Data excerpts
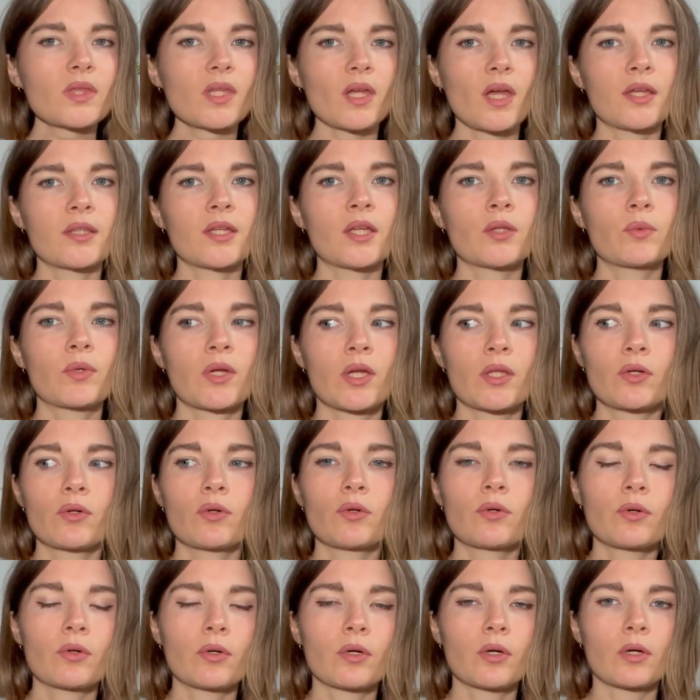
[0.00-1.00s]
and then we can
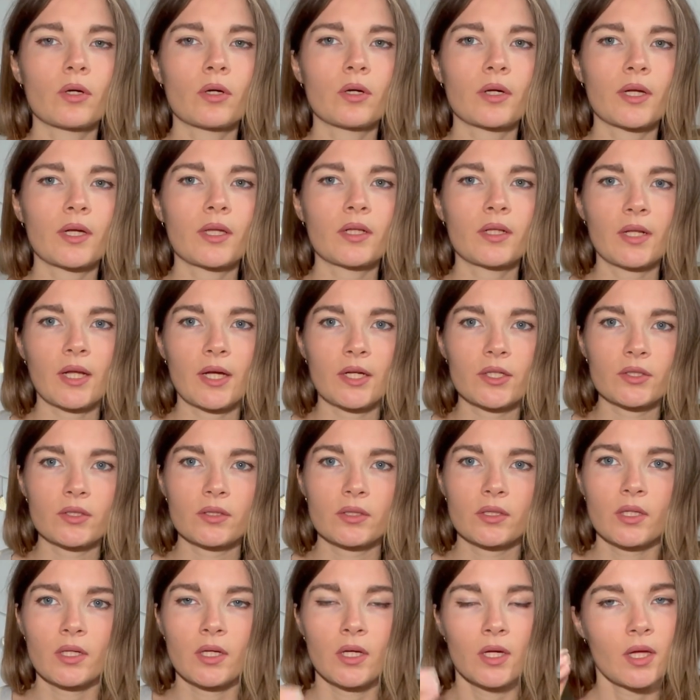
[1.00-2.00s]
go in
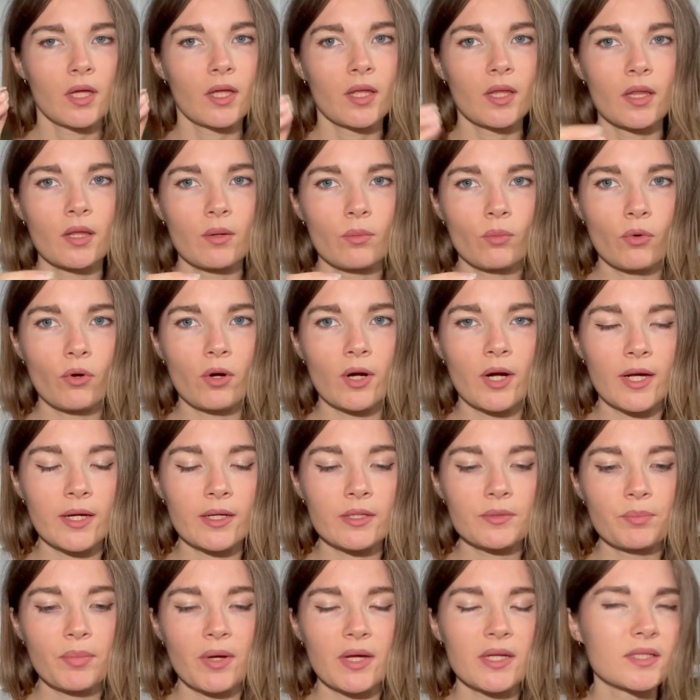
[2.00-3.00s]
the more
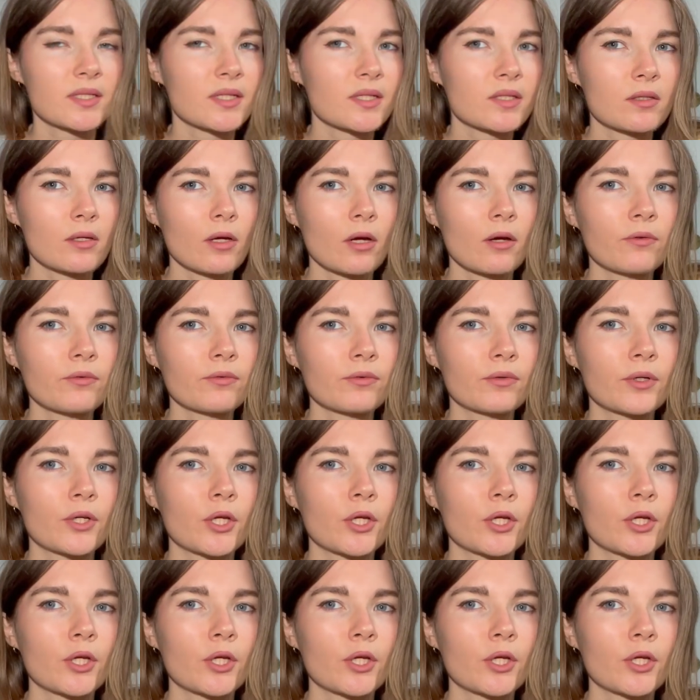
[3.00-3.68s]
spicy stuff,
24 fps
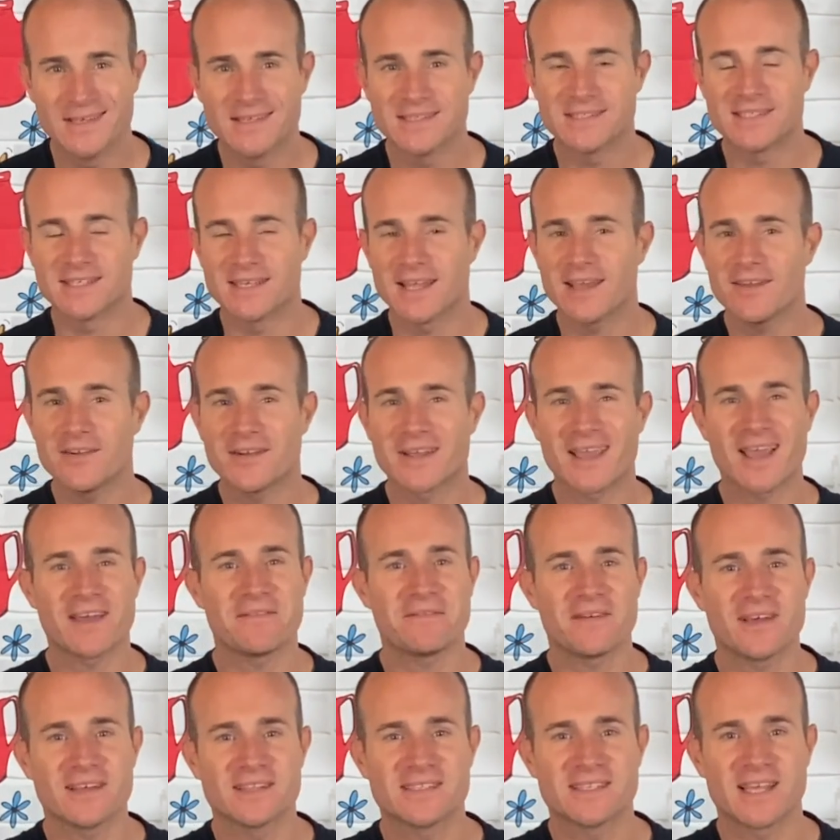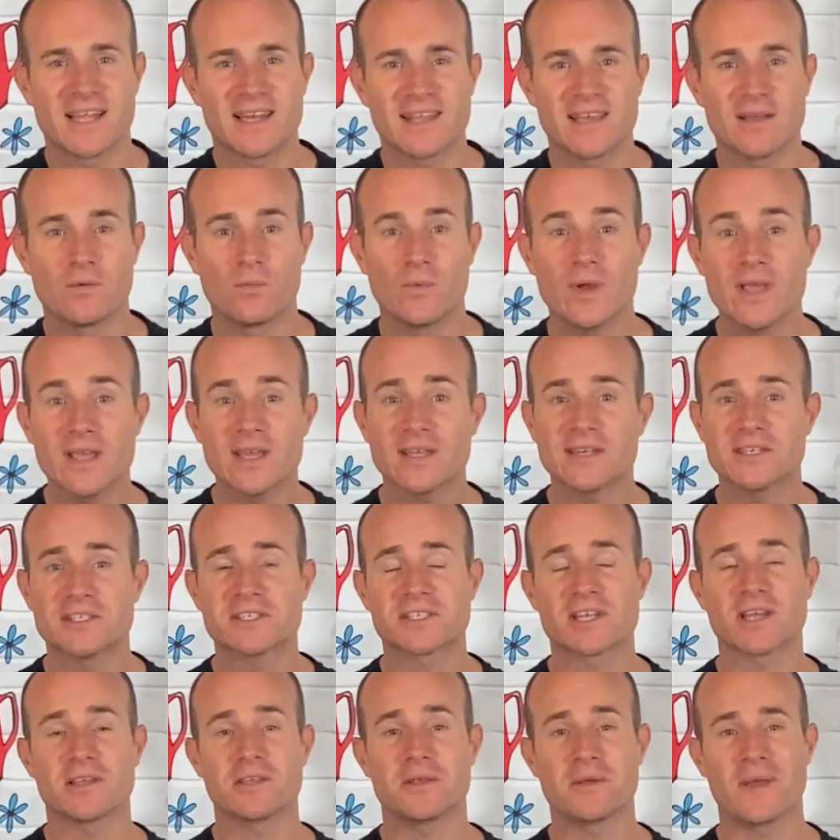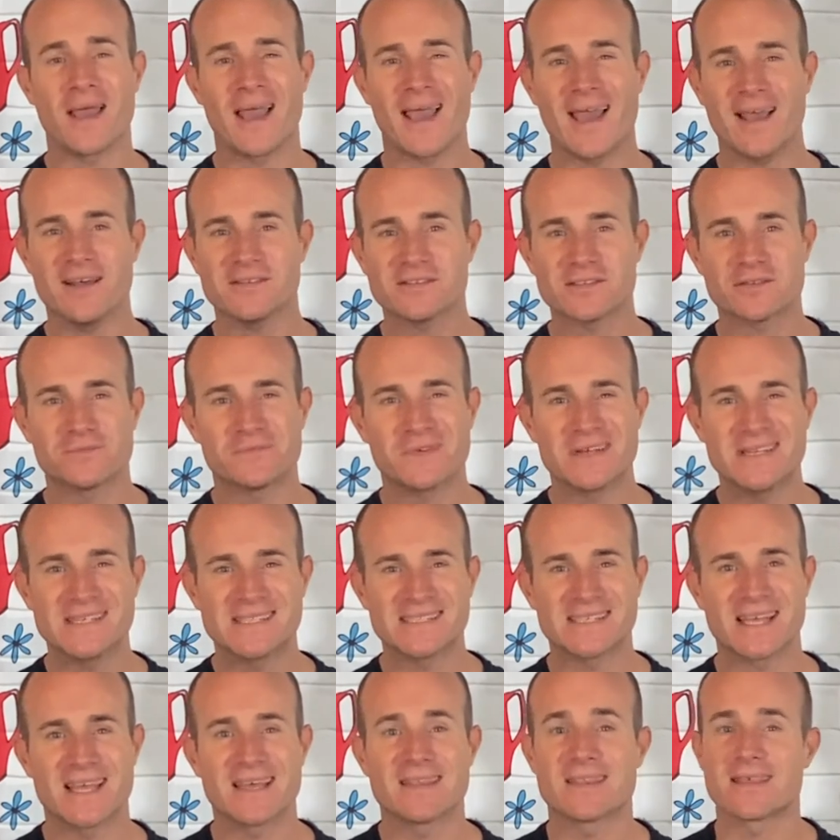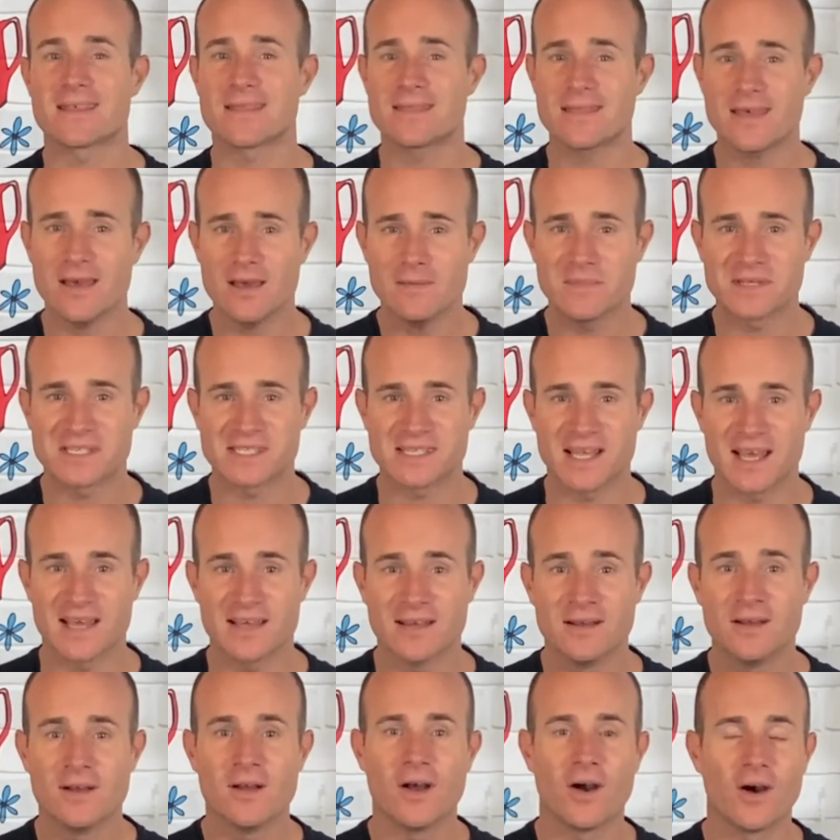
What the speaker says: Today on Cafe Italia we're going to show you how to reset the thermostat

About this exercise
Write out all the entries exactly, except for the pictures.

Response
[0.00-1.00s]
and then we can
[1.00-2.00s]
go in
[2.00-3.00s]
the more
[3.00-3.68s]
spicy stuff,
24 fps
What the speaker says: Today on Cafe Italia we're going to show you how to reset the thermostat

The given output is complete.